[WHAT YOU NEED TO DO]:
Give back all of the data exactly as it stands, with the pictures removed.

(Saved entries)
□ □ □ □

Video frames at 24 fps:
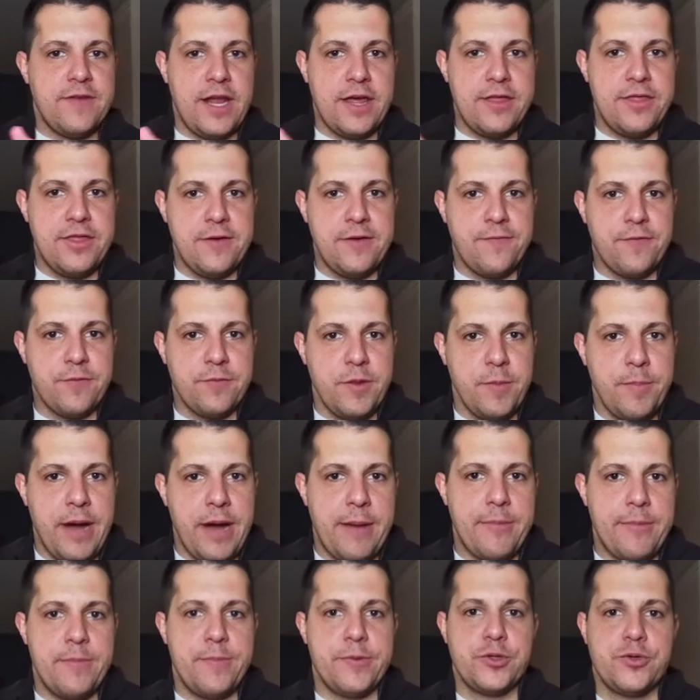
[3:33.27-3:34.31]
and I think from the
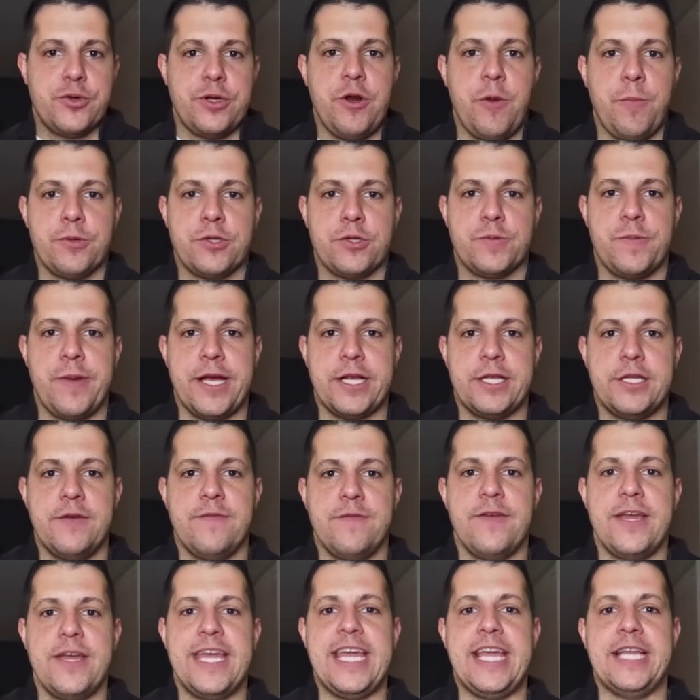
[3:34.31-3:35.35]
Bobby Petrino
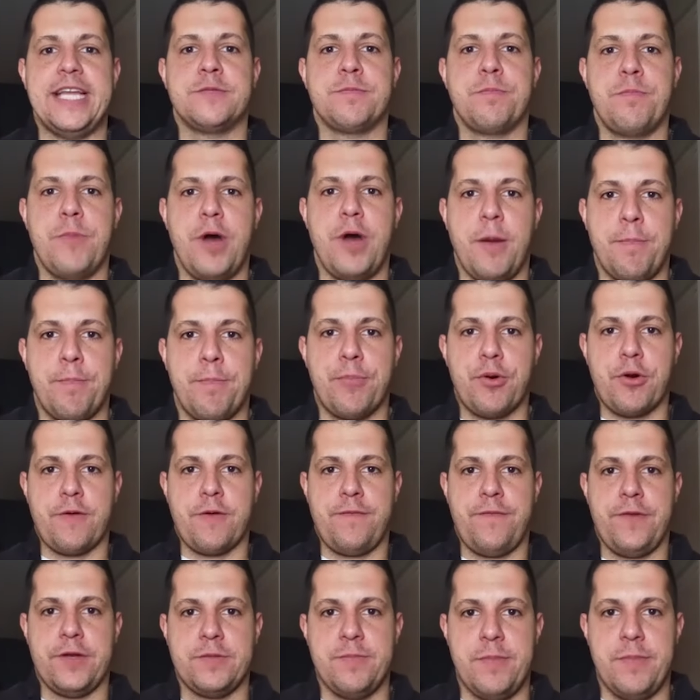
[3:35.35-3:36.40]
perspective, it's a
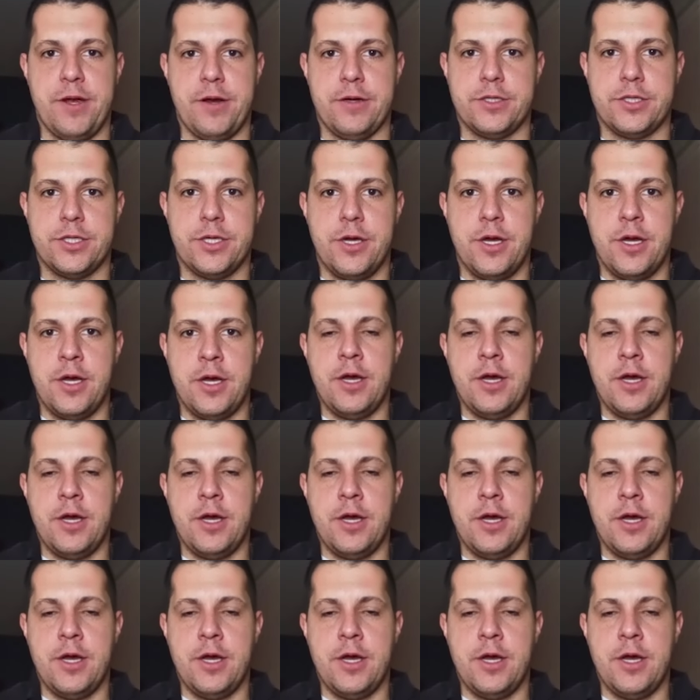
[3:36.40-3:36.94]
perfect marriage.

□ □ □ □

[OUTPUT FOR THIS EXERCISE]:
Video frames at 24 fps:
[3:33.27-3:34.31]
and I think from the
[3:34.31-3:35.35]
Bobby Petrino
[3:35.35-3:36.40]
perspective, it's a
[3:36.40-3:36.94]
perfect marriage.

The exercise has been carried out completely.